Kore Guest House obtiene un 9,5 en instalaciones, mucho para una casa de cuatro habitaciones. El wifi gratuito cubre todo el edificio y puntuúa 9,3. Hay terraza, patio, zona de comedor al aire libre y bar, además de aparcamiento privado gratuito en el alojamiento y aparcamiento en la calle cerca, una ventaja real en un barrio empedrado y empinado. Las habitaciones tienen televisor de pantalla plana con canales por cable y satélite, reproductor de DVD, nevera, lavadora en las unidades más grandes, mosquitera y calefacción para los inviernos fríos del valle del Drino. La recepción abre 24 horas, hay seguridad permanente y acceso con llave, y se pueden organizar lavandería, planchado, tintorería, comidas para llevar y servicio de habitaciones.

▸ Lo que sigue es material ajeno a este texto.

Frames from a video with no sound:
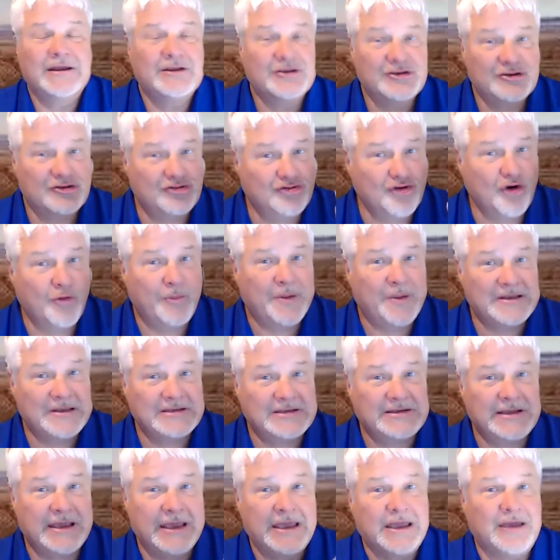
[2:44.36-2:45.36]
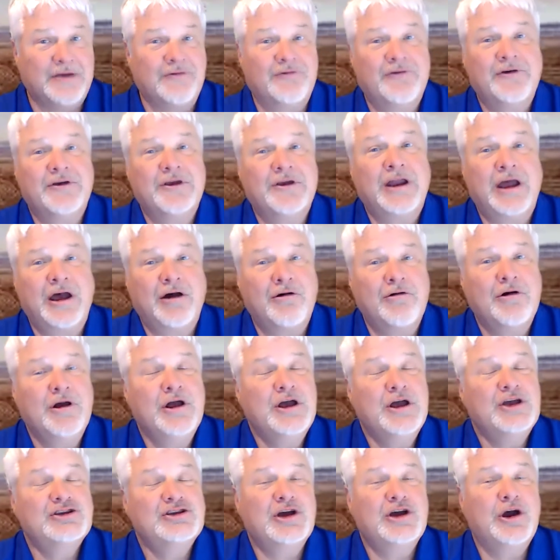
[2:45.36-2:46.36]
Stupid Steve, you know.
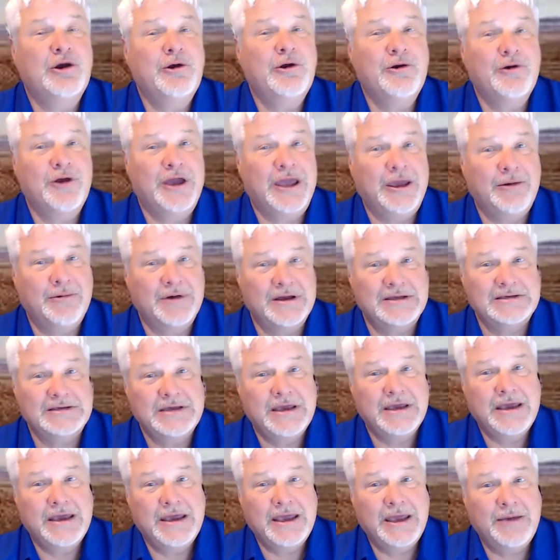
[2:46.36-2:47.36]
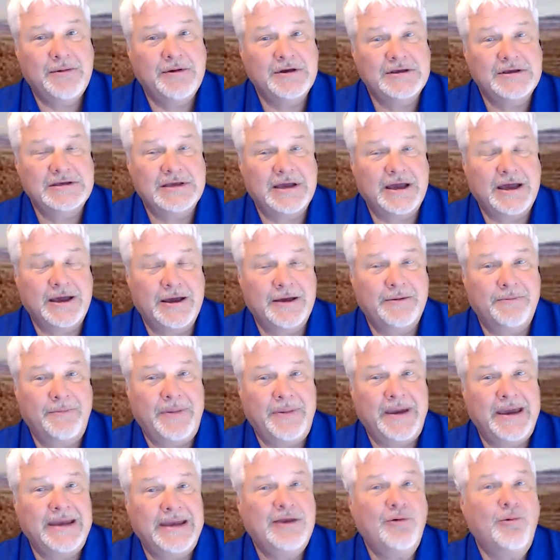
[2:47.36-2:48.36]
So he was he was uh,
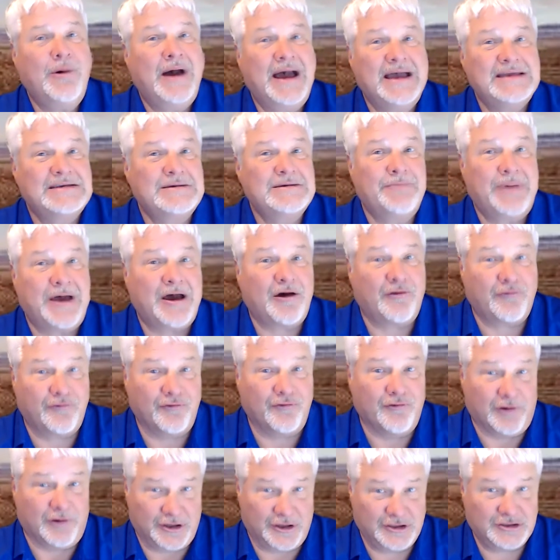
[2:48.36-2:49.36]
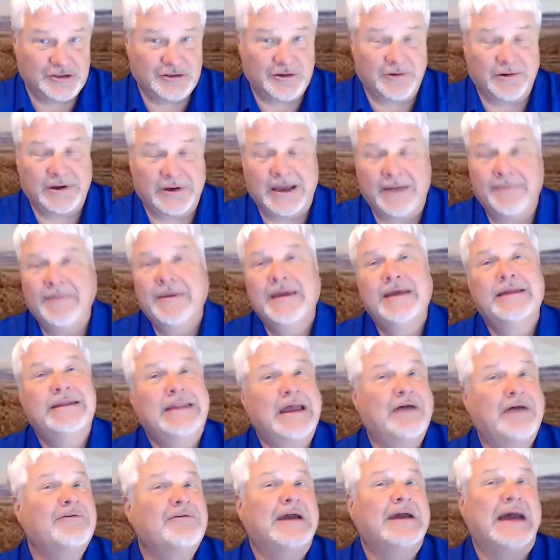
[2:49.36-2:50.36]
penny wise and pound foolish. Okay,
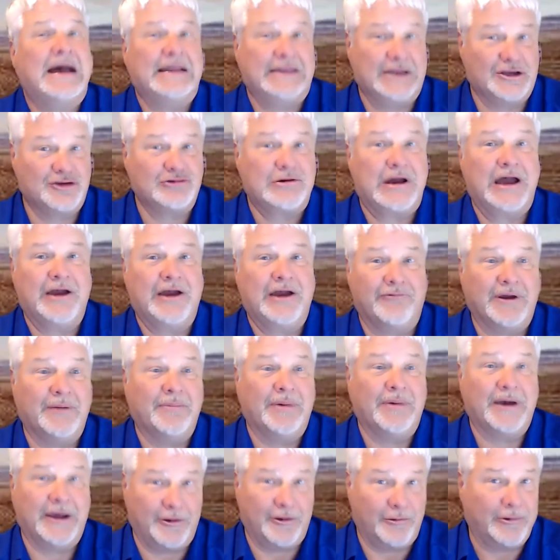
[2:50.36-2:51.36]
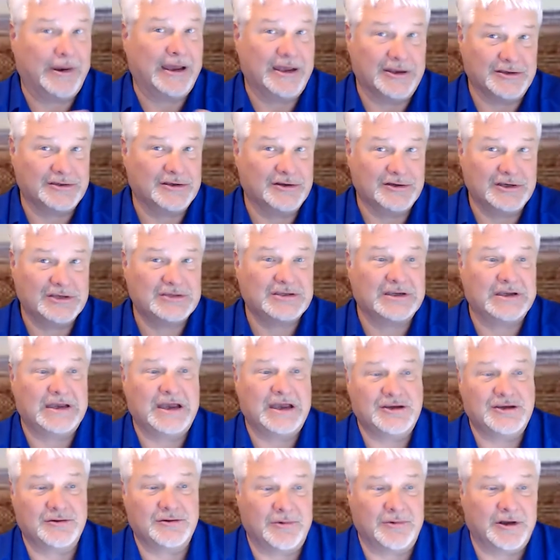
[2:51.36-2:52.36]
never got the driveway, by the way. So just in
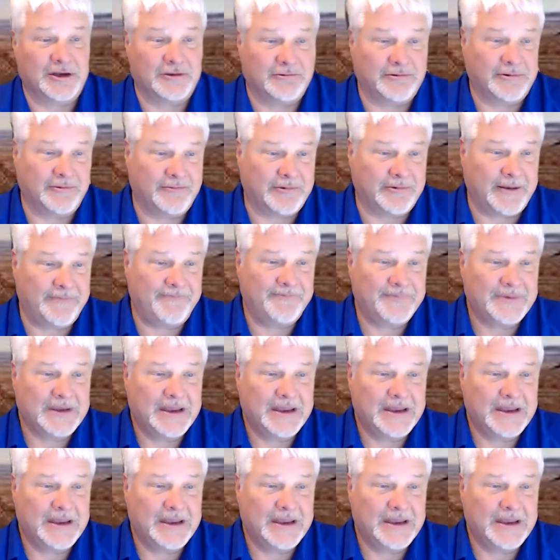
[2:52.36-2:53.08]
case you're wondering, right?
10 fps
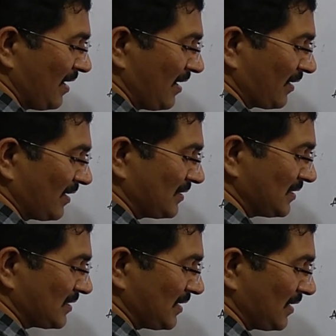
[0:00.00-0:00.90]

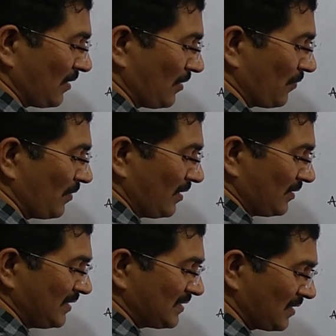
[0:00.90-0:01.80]
consisting of
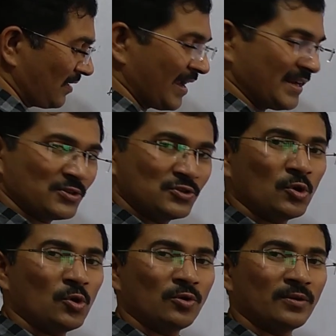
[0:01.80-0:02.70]
this lined
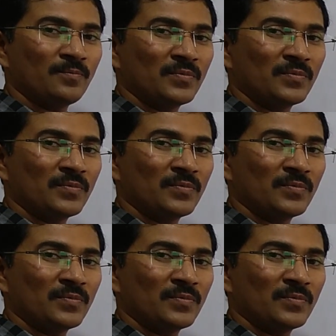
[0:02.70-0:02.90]
zone.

Kore Guest House se encuentra en la Rruga Ismail Kadare, en uno de los barrios más antiguos de la ciudad de piedra, unos cien metros por debajo del castillo. Los autobuses y furgons de Tirana, Saranda y Berat paran en la terminal de la ciudad baja, cerca de la Rruga Mujo Ulqinaku; desde allí hay una subida exigente de unos veinte minutos a pie, así que la mayoría toma un taxi por unos cientos de lek. Los autocares desde Tirana tardan unas cuatro horas; Saranda queda a unos cincuenta kilómetros y una hora, y los autobuses de esa ruta pueden dejarte en el Ojo Azul. El aeropuerto más cercano es el de Ioánina, en Grecia, a unos setenta kilómetros y noventa minutos por carretera, aunque casi todos vuelan a Tirana o Corfú. Llegar en coche es más fácil que en otras direcciones del casco antiguo: la casa tiene aparcamiento gratuito propio.
Casi todo queda a distancia de paseo. El castillo de Gjirokastër, una de las mayores fortalezas de los Balcanes, está a pocos minutos cuesta arriba; la entrada ronda los 400 lek y desde sus murallas, con cañones y un avión de la guerra fría, se domina el valle del Drino. Justo debajo, el Viejo Bazar lleva más de cinco siglos comerciando: café sin prisa, filigrana de plata y qifqi, las bolitas de arroz locales. Dos casas torre otomanas abren al público por unos 200 lek cada una: la Casa Skenduli, de tres siglos y enseñada casi siempre por la familia, y la Casa Zekate, de 1811, con torres gemelas y una sala superior deslumbrante. El Museo Etnográfico recrea un interior acomodado del siglo XIX en el lugar donde nació Enver Hoxha. Más lejos, el Ojo Azul está a unos treinta y cinco minutos en coche. Mayo, junio y septiembre son los mejores meses: julio y agosto son calurosos y llenos, y el empedrado exige calzado con buen agarre.